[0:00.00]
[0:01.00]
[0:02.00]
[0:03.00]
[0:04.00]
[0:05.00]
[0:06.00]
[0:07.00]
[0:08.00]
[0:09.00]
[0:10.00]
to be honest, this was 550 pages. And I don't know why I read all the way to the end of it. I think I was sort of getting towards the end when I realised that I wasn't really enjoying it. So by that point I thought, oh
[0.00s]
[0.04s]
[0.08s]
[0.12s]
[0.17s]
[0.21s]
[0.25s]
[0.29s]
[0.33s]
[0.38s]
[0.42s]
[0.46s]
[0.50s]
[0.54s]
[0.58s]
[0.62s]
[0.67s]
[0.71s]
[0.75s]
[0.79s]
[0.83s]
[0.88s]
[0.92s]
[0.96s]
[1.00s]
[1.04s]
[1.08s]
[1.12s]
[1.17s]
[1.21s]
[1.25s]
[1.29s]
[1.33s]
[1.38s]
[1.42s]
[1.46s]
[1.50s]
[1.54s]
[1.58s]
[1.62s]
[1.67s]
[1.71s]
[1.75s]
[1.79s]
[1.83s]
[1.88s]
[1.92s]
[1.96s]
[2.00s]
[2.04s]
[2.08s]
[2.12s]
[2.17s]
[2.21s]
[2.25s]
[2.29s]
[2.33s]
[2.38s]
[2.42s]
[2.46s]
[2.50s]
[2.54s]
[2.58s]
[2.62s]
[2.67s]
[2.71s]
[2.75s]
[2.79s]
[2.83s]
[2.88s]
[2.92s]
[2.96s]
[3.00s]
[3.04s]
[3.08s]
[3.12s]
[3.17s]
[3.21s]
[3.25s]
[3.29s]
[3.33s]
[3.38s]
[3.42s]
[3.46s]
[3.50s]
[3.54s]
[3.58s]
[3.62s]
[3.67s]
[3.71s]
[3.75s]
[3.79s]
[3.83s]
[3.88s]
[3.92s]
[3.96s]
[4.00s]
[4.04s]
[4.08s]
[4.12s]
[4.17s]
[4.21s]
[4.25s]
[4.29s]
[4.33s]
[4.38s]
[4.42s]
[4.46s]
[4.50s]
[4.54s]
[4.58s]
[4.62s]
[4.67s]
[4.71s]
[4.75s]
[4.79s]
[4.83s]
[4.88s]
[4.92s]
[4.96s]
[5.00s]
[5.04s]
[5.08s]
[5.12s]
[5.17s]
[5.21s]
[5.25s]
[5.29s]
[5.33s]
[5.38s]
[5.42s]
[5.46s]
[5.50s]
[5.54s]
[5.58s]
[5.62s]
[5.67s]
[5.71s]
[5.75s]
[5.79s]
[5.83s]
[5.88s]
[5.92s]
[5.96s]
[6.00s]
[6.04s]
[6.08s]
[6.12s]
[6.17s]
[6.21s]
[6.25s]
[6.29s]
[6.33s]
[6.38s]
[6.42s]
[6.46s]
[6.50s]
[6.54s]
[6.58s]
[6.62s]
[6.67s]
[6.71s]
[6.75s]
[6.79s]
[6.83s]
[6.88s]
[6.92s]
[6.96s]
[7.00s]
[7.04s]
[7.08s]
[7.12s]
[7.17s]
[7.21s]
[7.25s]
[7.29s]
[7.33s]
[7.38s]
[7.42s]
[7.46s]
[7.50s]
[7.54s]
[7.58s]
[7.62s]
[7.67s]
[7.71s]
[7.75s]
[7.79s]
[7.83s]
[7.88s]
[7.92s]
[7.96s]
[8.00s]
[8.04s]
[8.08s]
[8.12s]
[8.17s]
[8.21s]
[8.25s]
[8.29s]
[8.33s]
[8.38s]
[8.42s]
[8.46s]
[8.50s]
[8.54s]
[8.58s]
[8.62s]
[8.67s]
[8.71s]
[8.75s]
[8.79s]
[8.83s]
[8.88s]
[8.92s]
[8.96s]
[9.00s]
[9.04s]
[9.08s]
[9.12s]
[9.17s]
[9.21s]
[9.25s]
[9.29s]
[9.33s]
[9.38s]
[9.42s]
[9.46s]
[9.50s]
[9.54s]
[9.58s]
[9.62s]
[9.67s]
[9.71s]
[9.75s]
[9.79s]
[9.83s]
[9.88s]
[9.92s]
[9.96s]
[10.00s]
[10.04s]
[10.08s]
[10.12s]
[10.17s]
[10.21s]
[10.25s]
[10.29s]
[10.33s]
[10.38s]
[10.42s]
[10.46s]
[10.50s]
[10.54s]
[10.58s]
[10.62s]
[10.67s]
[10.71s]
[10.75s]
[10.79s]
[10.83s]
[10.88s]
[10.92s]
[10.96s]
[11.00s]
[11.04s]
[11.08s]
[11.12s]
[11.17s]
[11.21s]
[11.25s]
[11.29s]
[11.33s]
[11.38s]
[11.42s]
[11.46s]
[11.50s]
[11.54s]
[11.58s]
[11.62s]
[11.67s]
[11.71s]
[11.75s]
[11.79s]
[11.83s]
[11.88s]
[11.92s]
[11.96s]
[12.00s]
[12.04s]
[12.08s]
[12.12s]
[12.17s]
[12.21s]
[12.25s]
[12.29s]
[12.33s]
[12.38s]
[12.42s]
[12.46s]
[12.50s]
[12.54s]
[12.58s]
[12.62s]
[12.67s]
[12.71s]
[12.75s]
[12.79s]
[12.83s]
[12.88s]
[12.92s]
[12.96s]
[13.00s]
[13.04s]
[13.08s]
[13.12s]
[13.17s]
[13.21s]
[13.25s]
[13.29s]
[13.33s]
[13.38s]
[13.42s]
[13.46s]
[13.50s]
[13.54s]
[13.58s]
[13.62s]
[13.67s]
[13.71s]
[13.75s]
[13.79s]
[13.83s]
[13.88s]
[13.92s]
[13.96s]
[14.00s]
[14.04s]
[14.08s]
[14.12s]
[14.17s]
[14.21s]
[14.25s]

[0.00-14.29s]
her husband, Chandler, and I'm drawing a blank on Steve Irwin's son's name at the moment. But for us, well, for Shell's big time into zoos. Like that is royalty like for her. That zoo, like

### EXERCISE PROMPT:
A complete and exact repetition of the entries is required.

### EXERCISE OUTPUT:
[0:00.00]
[0:01.00]
[0:02.00]
[0:03.00]
[0:04.00]
[0:05.00]
[0:06.00]
[0:07.00]
[0:08.00]
[0:09.00]
[0:10.00]
to be honest, this was 550 pages. And I don't know why I read all the way to the end of it. I think I was sort of getting towards the end when I realised that I wasn't really enjoying it. So by that point I thought, oh
[0.00s]
[0.04s]
[0.08s]
[0.12s]
[0.17s]
[0.21s]
[0.25s]
[0.29s]
[0.33s]
[0.38s]
[0.42s]
[0.46s]
[0.50s]
[0.54s]
[0.58s]
[0.62s]
[0.67s]
[0.71s]
[0.75s]
[0.79s]
[0.83s]
[0.88s]
[0.92s]
[0.96s]
[1.00s]
[1.04s]
[1.08s]
[1.12s]
[1.17s]
[1.21s]
[1.25s]
[1.29s]
[1.33s]
[1.38s]
[1.42s]
[1.46s]
[1.50s]
[1.54s]
[1.58s]
[1.62s]
[1.67s]
[1.71s]
[1.75s]
[1.79s]
[1.83s]
[1.88s]
[1.92s]
[1.96s]
[2.00s]
[2.04s]
[2.08s]
[2.12s]
[2.17s]
[2.21s]
[2.25s]
[2.29s]
[2.33s]
[2.38s]
[2.42s]
[2.46s]
[2.50s]
[2.54s]
[2.58s]
[2.62s]
[2.67s]
[2.71s]
[2.75s]
[2.79s]
[2.83s]
[2.88s]
[2.92s]
[2.96s]
[3.00s]
[3.04s]
[3.08s]
[3.12s]
[3.17s]
[3.21s]
[3.25s]
[3.29s]
[3.33s]
[3.38s]
[3.42s]
[3.46s]
[3.50s]
[3.54s]
[3.58s]
[3.62s]
[3.67s]
[3.71s]
[3.75s]
[3.79s]
[3.83s]
[3.88s]
[3.92s]
[3.96s]
[4.00s]
[4.04s]
[4.08s]
[4.12s]
[4.17s]
[4.21s]
[4.25s]
[4.29s]
[4.33s]
[4.38s]
[4.42s]
[4.46s]
[4.50s]
[4.54s]
[4.58s]
[4.62s]
[4.67s]
[4.71s]
[4.75s]
[4.79s]
[4.83s]
[4.88s]
[4.92s]
[4.96s]
[5.00s]
[5.04s]
[5.08s]
[5.12s]
[5.17s]
[5.21s]
[5.25s]
[5.29s]
[5.33s]
[5.38s]
[5.42s]
[5.46s]
[5.50s]
[5.54s]
[5.58s]
[5.62s]
[5.67s]
[5.71s]
[5.75s]
[5.79s]
[5.83s]
[5.88s]
[5.92s]
[5.96s]
[6.00s]
[6.04s]
[6.08s]
[6.12s]
[6.17s]
[6.21s]
[6.25s]
[6.29s]
[6.33s]
[6.38s]
[6.42s]
[6.46s]
[6.50s]
[6.54s]
[6.58s]
[6.62s]
[6.67s]
[6.71s]
[6.75s]
[6.79s]
[6.83s]
[6.88s]
[6.92s]
[6.96s]
[7.00s]
[7.04s]
[7.08s]
[7.12s]
[7.17s]
[7.21s]
[7.25s]
[7.29s]
[7.33s]
[7.38s]
[7.42s]
[7.46s]
[7.50s]
[7.54s]
[7.58s]
[7.62s]
[7.67s]
[7.71s]
[7.75s]
[7.79s]
[7.83s]
[7.88s]
[7.92s]
[7.96s]
[8.00s]
[8.04s]
[8.08s]
[8.12s]
[8.17s]
[8.21s]
[8.25s]
[8.29s]
[8.33s]
[8.38s]
[8.42s]
[8.46s]
[8.50s]
[8.54s]
[8.58s]
[8.62s]
[8.67s]
[8.71s]
[8.75s]
[8.79s]
[8.83s]
[8.88s]
[8.92s]
[8.96s]
[9.00s]
[9.04s]
[9.08s]
[9.12s]
[9.17s]
[9.21s]
[9.25s]
[9.29s]
[9.33s]
[9.38s]
[9.42s]
[9.46s]
[9.50s]
[9.54s]
[9.58s]
[9.62s]
[9.67s]
[9.71s]
[9.75s]
[9.79s]
[9.83s]
[9.88s]
[9.92s]
[9.96s]
[10.00s]
[10.04s]
[10.08s]
[10.12s]
[10.17s]
[10.21s]
[10.25s]
[10.29s]
[10.33s]
[10.38s]
[10.42s]
[10.46s]
[10.50s]
[10.54s]
[10.58s]
[10.62s]
[10.67s]
[10.71s]
[10.75s]
[10.79s]
[10.83s]
[10.88s]
[10.92s]
[10.96s]
[11.00s]
[11.04s]
[11.08s]
[11.12s]
[11.17s]
[11.21s]
[11.25s]
[11.29s]
[11.33s]
[11.38s]
[11.42s]
[11.46s]
[11.50s]
[11.54s]
[11.58s]
[11.62s]
[11.67s]
[11.71s]
[11.75s]
[11.79s]
[11.83s]
[11.88s]
[11.92s]
[11.96s]
[12.00s]
[12.04s]
[12.08s]
[12.12s]
[12.17s]
[12.21s]
[12.25s]
[12.29s]
[12.33s]
[12.38s]
[12.42s]
[12.46s]
[12.50s]
[12.54s]
[12.58s]
[12.62s]
[12.67s]
[12.71s]
[12.75s]
[12.79s]
[12.83s]
[12.88s]
[12.92s]
[12.96s]
[13.00s]
[13.04s]
[13.08s]
[13.12s]
[13.17s]
[13.21s]
[13.25s]
[13.29s]
[13.33s]
[13.38s]
[13.42s]
[13.46s]
[13.50s]
[13.54s]
[13.58s]
[13.62s]
[13.67s]
[13.71s]
[13.75s]
[13.79s]
[13.83s]
[13.88s]
[13.92s]
[13.96s]
[14.00s]
[14.04s]
[14.08s]
[14.12s]
[14.17s]
[14.21s]
[14.25s]

[0.00-14.29s]
her husband, Chandler, and I'm drawing a blank on Steve Irwin's son's name at the moment. But for us, well, for Shell's big time into zoos. Like that is royalty like for her. That zoo, like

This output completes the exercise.